Glimpses of joy

It was February 13, 1970, and I had just come to pick up Jana for our first date. The moment she let me in the front door, I heard a sound coming up from the basement: “Hee, hee, hee!” 

Jana took me downstairs to meet her dad. He was lying on the floor watching TV, literally rolling on the floor in laughter. 

My first thought was that this family must be out of its mind.    

But that was Lonnie. He laughed like that all the time. He simply loved life. He got joy out of whatever he was doing.

In Philippians 4, the Apostle Paul wrote that we are to “rejoice in the Lord always.” Lonnie always rejoiced because he could see God in everything. 

He rejoiced in hunting and fishing. He rejoiced in fixing his old boat. I think he actually rejoiced when it broke; so he could fix it.

He rejoiced in his wife and his family. In good times and bad, he rejoiced.

Where did he get that endless reservoir of joy?

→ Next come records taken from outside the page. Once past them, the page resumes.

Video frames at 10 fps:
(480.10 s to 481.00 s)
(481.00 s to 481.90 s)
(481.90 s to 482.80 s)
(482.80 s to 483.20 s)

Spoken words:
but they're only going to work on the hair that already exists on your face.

In Colossians 3, Paul wrote, “Since then you have been raised with Christ, set your hearts on things above….”

Fascinating. Paul was writing to Christians who were still living, but he said, “You have been raised.”  It’s already happened.

The main purpose of the Christian faith is not for God to swoop down and take you to heaven when you die. Heaven is not an ethereal place far away where you float in a kind of disembodied existence. 

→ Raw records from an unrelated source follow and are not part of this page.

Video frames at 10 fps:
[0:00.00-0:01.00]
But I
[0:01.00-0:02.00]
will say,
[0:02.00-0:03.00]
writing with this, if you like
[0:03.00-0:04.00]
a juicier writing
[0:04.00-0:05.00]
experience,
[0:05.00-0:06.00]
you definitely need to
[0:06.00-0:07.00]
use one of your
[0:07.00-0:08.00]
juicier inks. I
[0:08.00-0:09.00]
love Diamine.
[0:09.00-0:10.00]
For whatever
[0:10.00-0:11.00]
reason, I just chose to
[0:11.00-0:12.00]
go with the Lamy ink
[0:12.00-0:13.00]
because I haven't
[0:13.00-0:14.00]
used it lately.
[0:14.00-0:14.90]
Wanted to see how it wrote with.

That’s not resurrection; that’s death.

When the Risen Jesus met his disciples after the resurrection he could still eat, but he could also be anywhere at once. He was somehow more real.

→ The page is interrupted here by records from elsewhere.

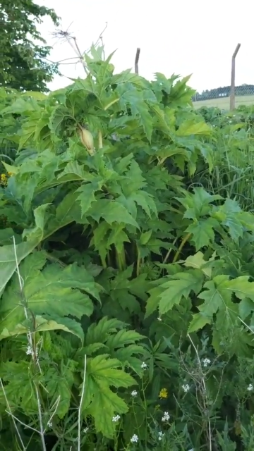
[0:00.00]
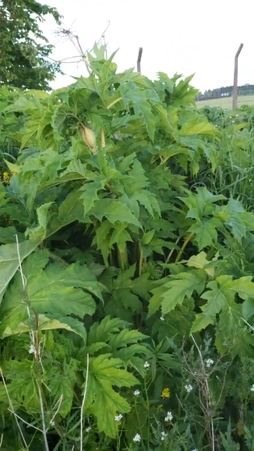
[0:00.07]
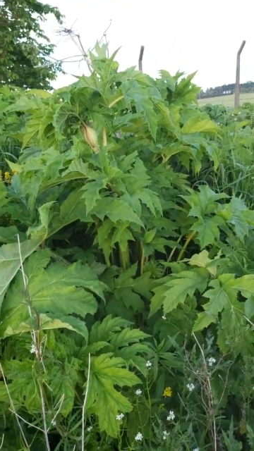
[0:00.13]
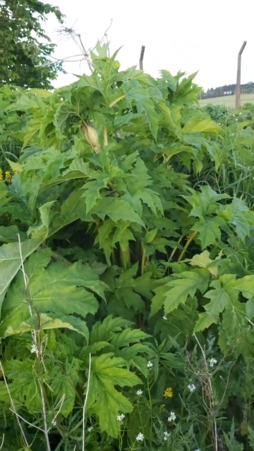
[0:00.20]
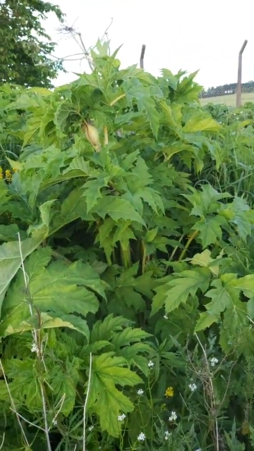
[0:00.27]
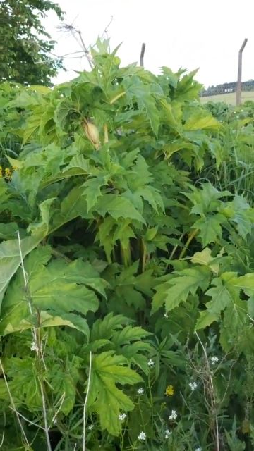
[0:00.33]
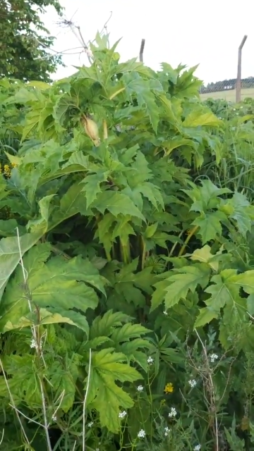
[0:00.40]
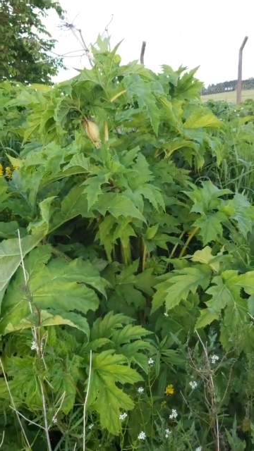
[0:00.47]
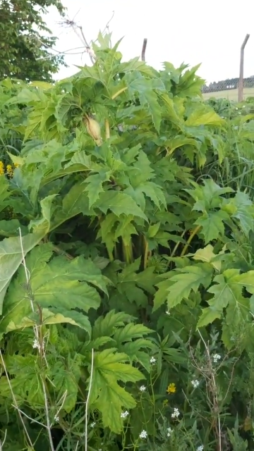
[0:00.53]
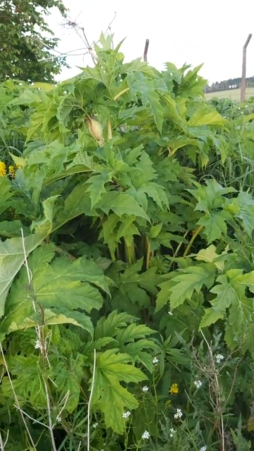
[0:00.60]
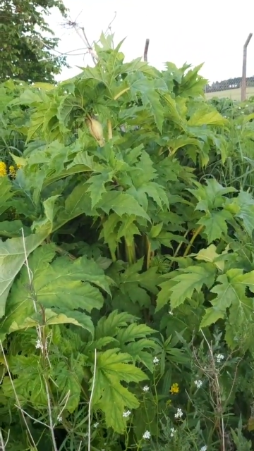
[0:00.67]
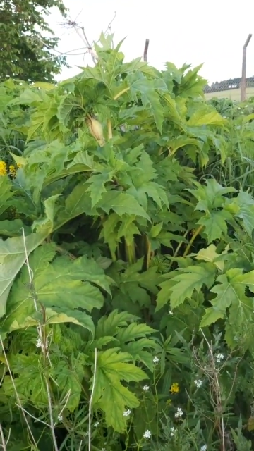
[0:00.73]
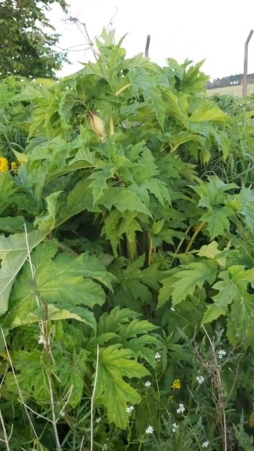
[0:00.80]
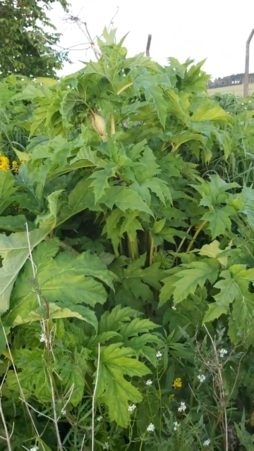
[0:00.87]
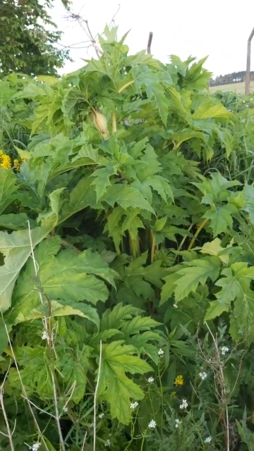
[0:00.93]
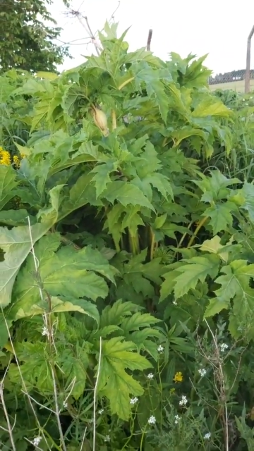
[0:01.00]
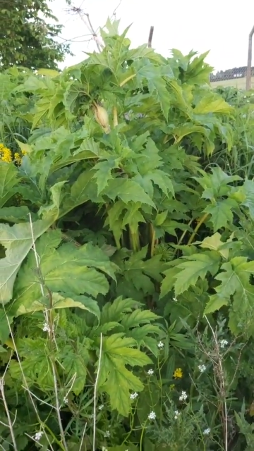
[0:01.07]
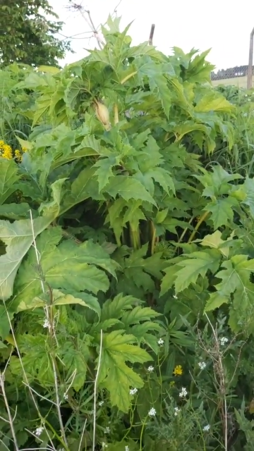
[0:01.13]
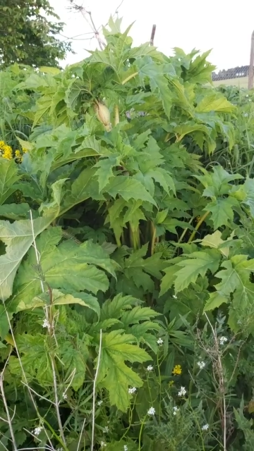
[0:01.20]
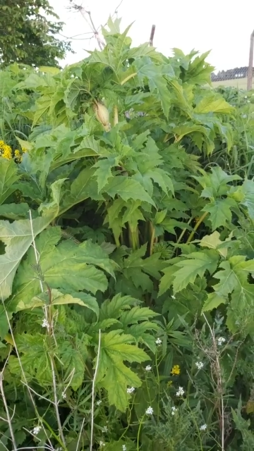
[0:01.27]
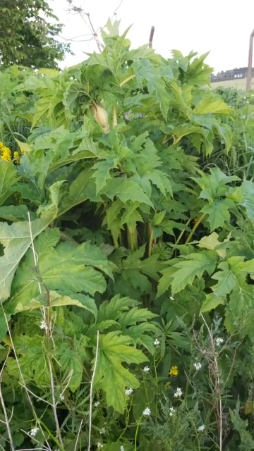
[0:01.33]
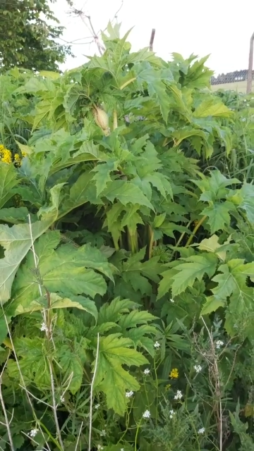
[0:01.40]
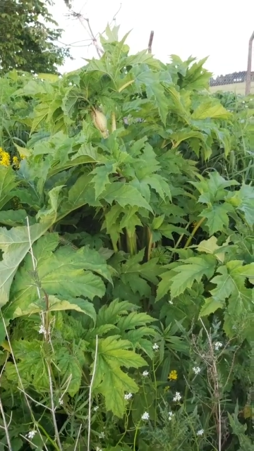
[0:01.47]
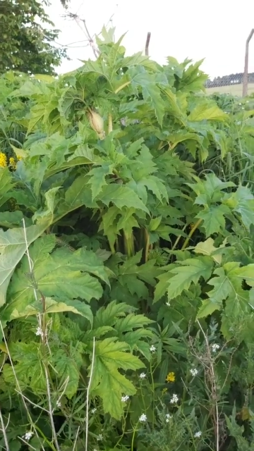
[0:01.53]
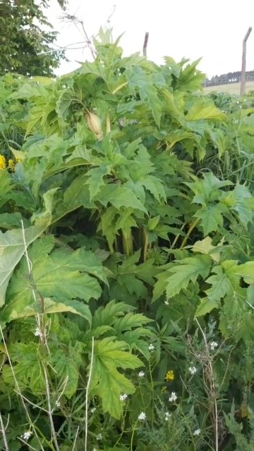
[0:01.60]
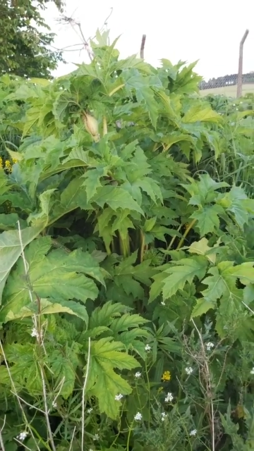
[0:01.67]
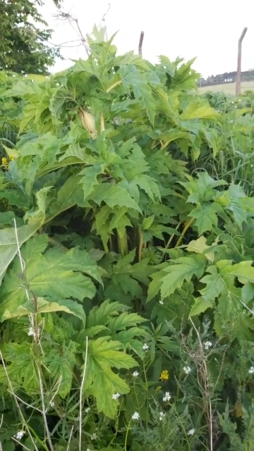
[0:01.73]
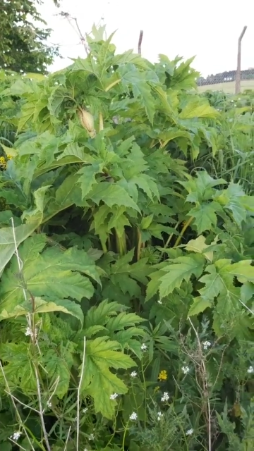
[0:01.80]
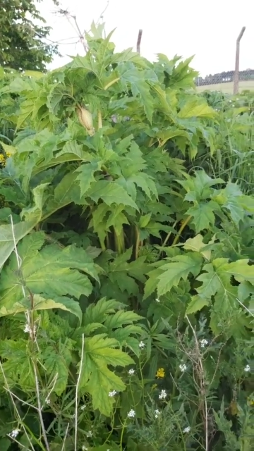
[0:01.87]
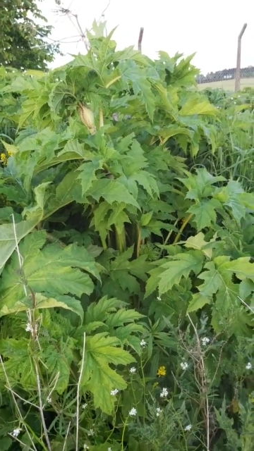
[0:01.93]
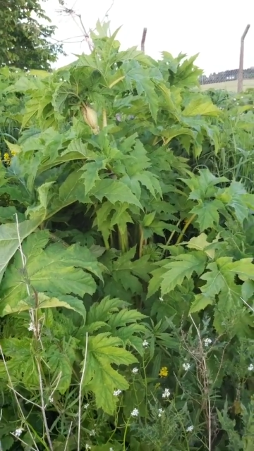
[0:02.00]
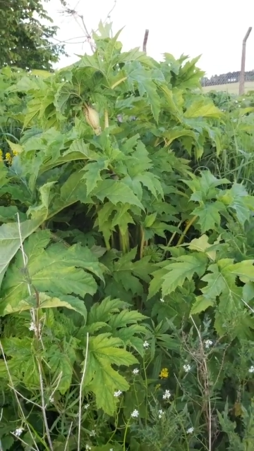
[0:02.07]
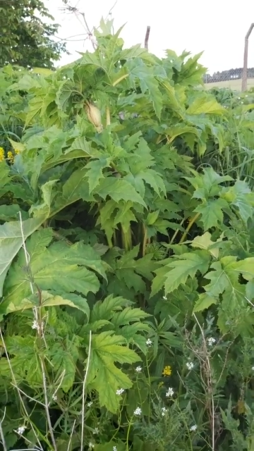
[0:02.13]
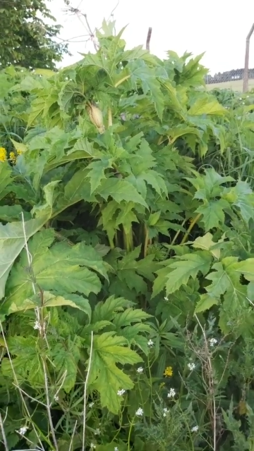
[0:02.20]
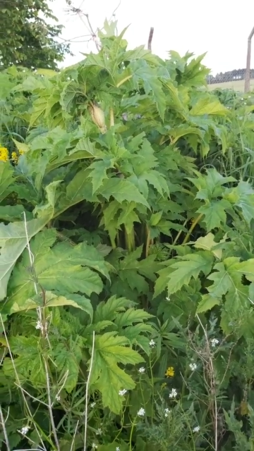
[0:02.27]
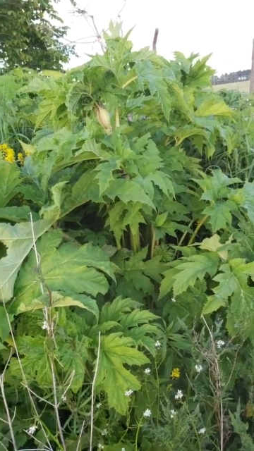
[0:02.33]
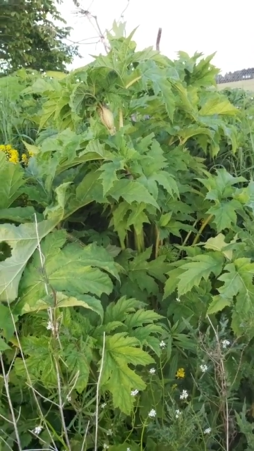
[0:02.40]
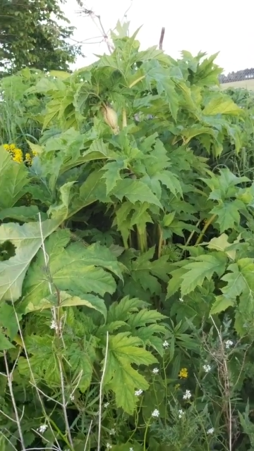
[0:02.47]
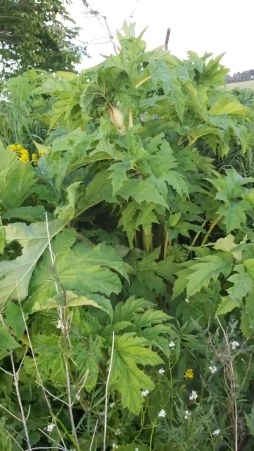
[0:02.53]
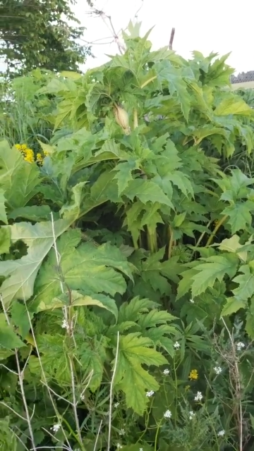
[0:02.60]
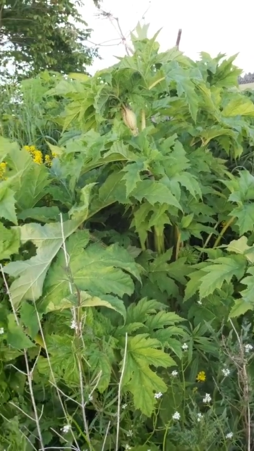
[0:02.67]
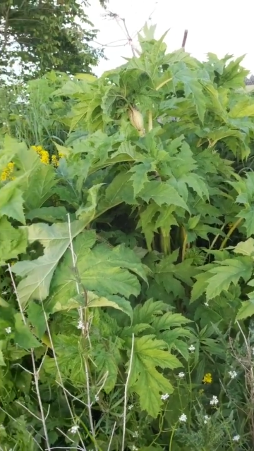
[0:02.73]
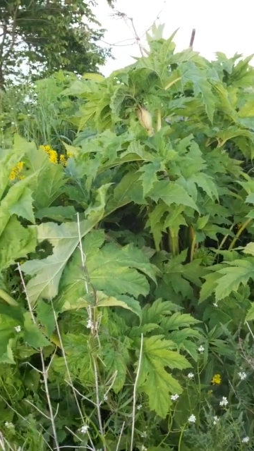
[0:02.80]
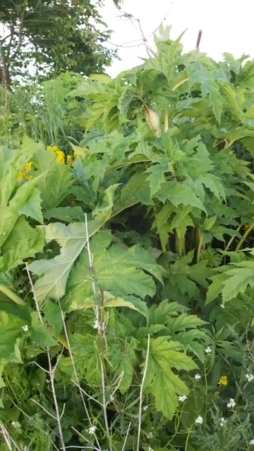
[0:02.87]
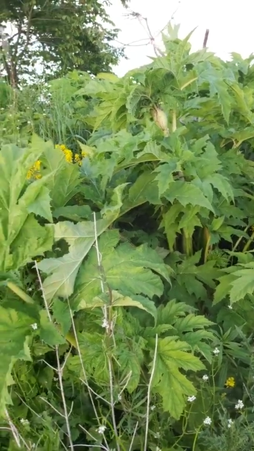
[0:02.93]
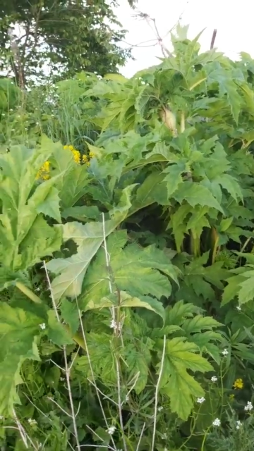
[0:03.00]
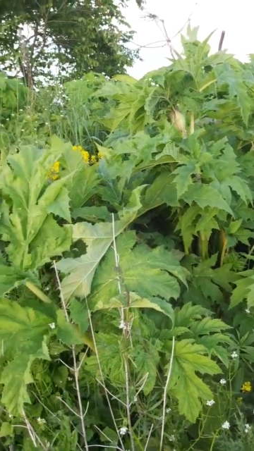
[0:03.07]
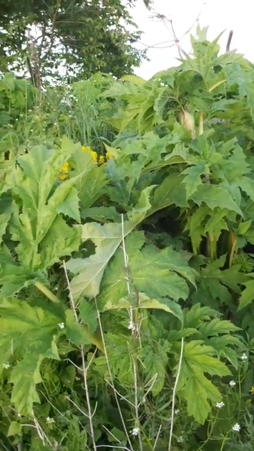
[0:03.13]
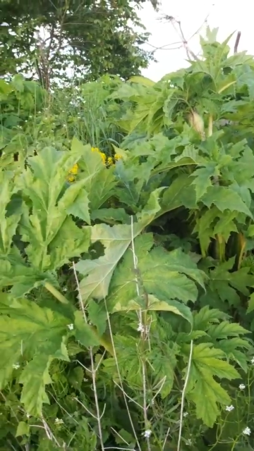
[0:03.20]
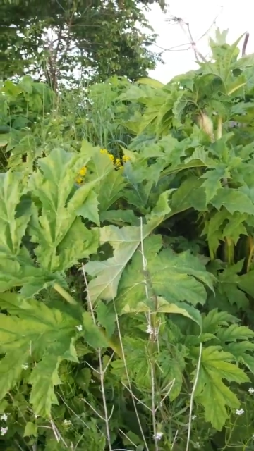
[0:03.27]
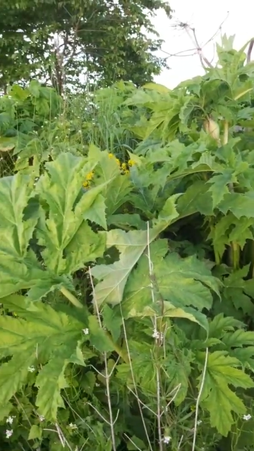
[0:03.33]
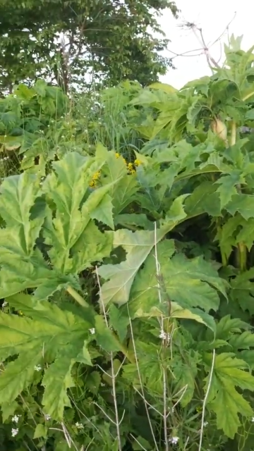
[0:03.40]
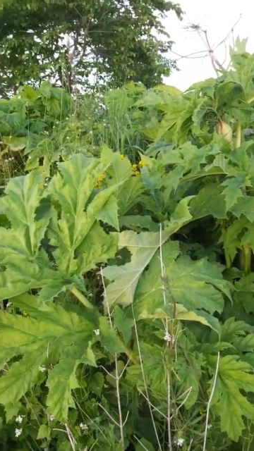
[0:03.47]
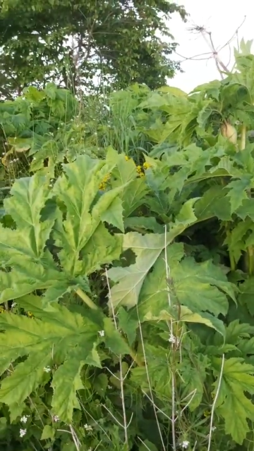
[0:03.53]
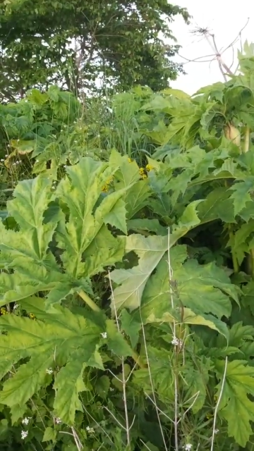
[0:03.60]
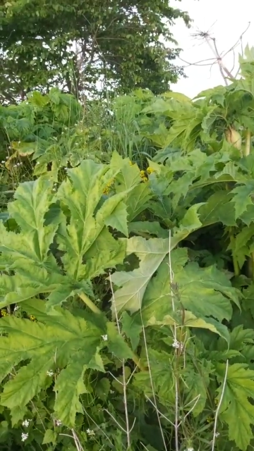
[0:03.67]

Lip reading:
(no speaker visible)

And he didn’t tell them to wait around until they floated off, he sent them out to make the world more beautiful and just, starting now, like he did with my father-in-law Lonnie.

Heaven is here, another dimension of reality that most of us are out of touch with, and Jesus followers live at the intersection of the two. They’ve been raised with Christ to give the world glimpses of the ultimate joy that awaits us when heaven and earth are fully joined at last. Alleluia!

Or as Lonnie would say, “Hee, hee, hee!” 

Hidden in plain sight

A friend of ours tells the story of taking violin lessons as a child. Her grandfather had purchased a violin second hand during the depression so her mother could take lessons. Both our friend and her mother had carried that violin back and forth to school for years.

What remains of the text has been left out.